Un potente terremoto de magnitud 6.0 sacudió el este de Afganistán la noche del domingo, dejando una estela de destrucción y dolor. Según cifras preliminares difundidas este lunes por el gobierno talibán, al menos 1.000 personas han fallecido y más de 2.700 resultaron heridas como consecuencia del sismo y sus múltiples réplicas.
El Servicio Geológico de Estados Unidos (USGS) confirmó que el epicentro se ubicó a 27 kilómetros al este de Jalalabad, capital de la provincia de Nangarhar, a una profundidad de solo 8 kilómetros, lo que amplificó su poder destructivo. La provincia más afectada ha sido Kunar, donde se registraron más de 800 muertes y 2.500 heridos. En Nangarhar, se contabilizaron 12 muertos y 255 heridos.
Devastación en aldeas enteras
El sismo ocurrió a las 11:47 p.m. (hora local) del domingo 31 de agosto, sorprendiendo a la población mientras dormía. Testimonios desde el terreno relatan escenas dramáticas: casas reducidas a escombros, familias atrapadas y sobrevivientes cavando con sus propias manos para rescatar a sus seres queridos.
Las autoridades afganas indicaron que aldeas enteras han sido destruidas, con miles de personas sin hogar y necesidades urgentes de agua, alimentos, atención médica y refugio. Las tareas de rescate se ven obstaculizadas por deslizamientos de tierra y caminos bloqueados que impiden el acceso a zonas remotas.
Respuesta de emergencia
El gobierno talibán ha activado un comité especial de emergencia y destinó 1.000 millones de afganis (unos 14 millones de dólares) para asistencia humanitaria, envío de brigadas de rescate y evacuación médica.
El Ministerio de Defensa confirmó el despliegue de 40 vuelos de ayuda, incluidos helicópteros que operan en áreas inaccesibles por carretera. Hospitales como el de Jalalabad se encuentran saturados y enfrentan una grave escasez de suministros médicos.
Solidaridad internacional
La ONU, Unicef, la Media Luna Roja y la Organización Internacional para las Migraciones (OIM) ya tienen equipos desplegados en las zonas afectadas. Países como Pakistán, Irán, India, Siria, Egipto y China han expresado sus condolencias y ofrecido ayuda. La Unión Europea también movilizó personal para apoyar las labores humanitarias.
Un país vulnerable
Afganistán es una de las regiones sísmicamente más activas del mundo, ubicada sobre la cadena montañosa del Hindu Kush, donde los movimientos telúricos poco profundos suelen provocar grandes catástrofes.

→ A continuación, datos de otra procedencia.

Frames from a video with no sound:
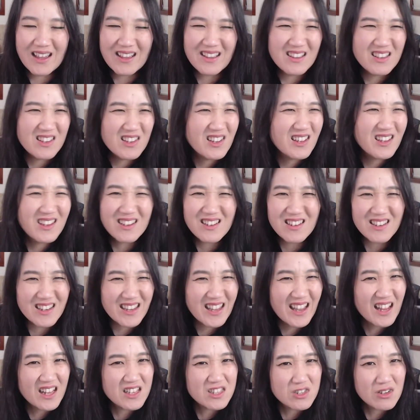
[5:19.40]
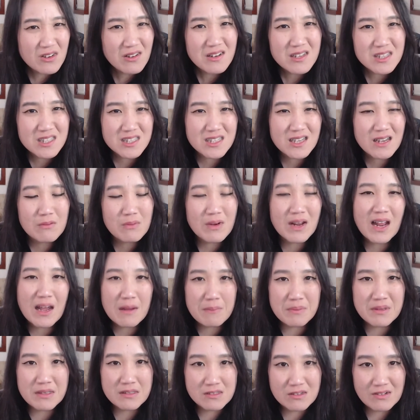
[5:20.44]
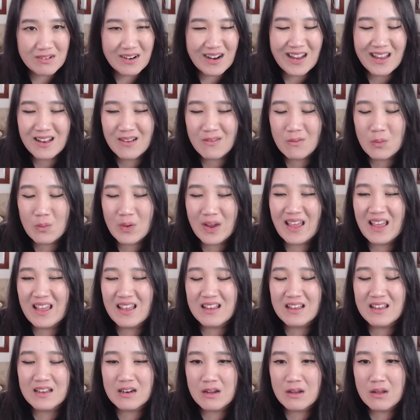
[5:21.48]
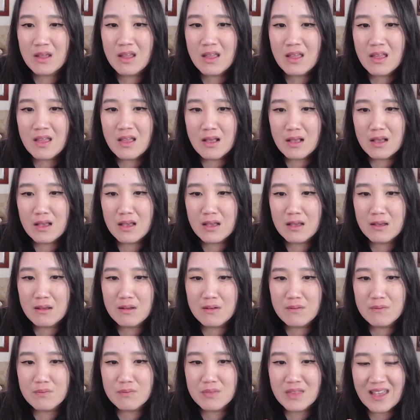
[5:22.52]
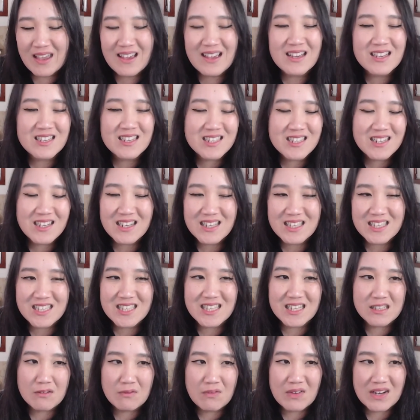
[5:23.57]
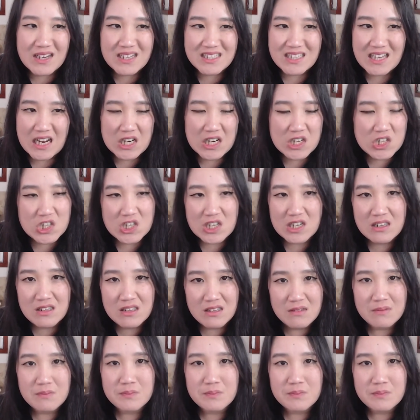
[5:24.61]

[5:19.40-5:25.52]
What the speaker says: you can sort of see what happens, right? Where, you know, there is an incentivization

A esta tragedia se suma una situación de crisis humanitaria prolongada: el país enfrenta un colapso económico, una infraestructura sanitaria precaria y está ampliamente aislado del sistema internacional desde el retorno al poder del régimen talibán en 2021.
Antecedentes recientes
Este nuevo desastre recuerda el terremoto de Herat en 2023, que dejó más de 1.500 muertos, y el de Paktika en 2022, donde murieron más de 1.000 personas. En 1998, dos sismos en el norte del país causaron cerca de 9.000 fallecimientos.
Un país de luto
Mientras los equipos de rescate continúan buscando sobrevivientes, Afganistán llora a sus muertos. Las autoridades advierten que el número de víctimas podría seguir aumentando conforme se accede a las zonas más remotas.
> “La situación es crítica. Muchas familias han perdido todo. Necesitamos ayuda urgente”, declaró un voluntario en Kunar.
¿Cómo ayudar?
Organizaciones internacionales ya han habilitado canales para donaciones de emergencia. Se recomienda contactar con ONG reconocidas como la Media Luna Roja, Unicef, Médicos Sin Fronteras, entre otras, para colaborar con los esfuerzos de asistencia.